◆ **TASK REQUIREMENTS**
Before returning the data, strip out the pictures and keep everything else exactly the same.
☆ ☆ ☆
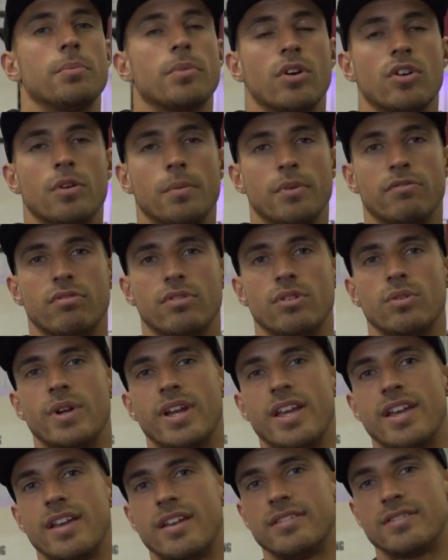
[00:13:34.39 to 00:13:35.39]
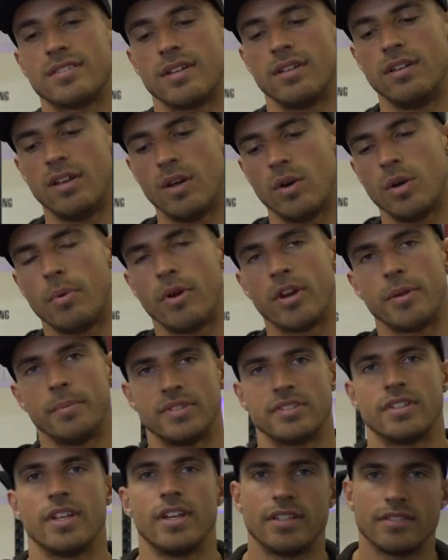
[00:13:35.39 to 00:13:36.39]
we've got coming through is lower body
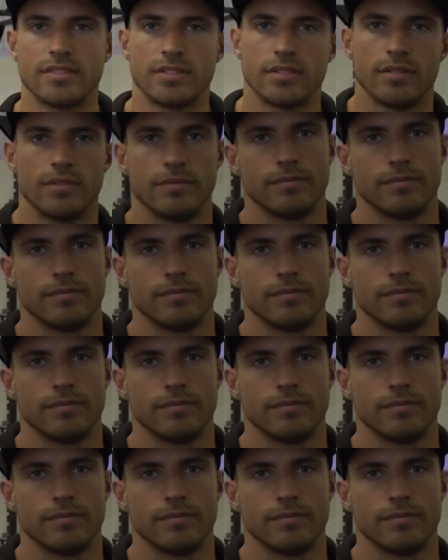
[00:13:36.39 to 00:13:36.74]
mistakes.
☆ ☆ ☆
◆ **EXPECTED ANSWER**
[00:13:34.39 to 00:13:35.39]
[00:13:35.39 to 00:13:36.39]
we've got coming through is lower body
[00:13:36.39 to 00:13:36.74]
mistakes.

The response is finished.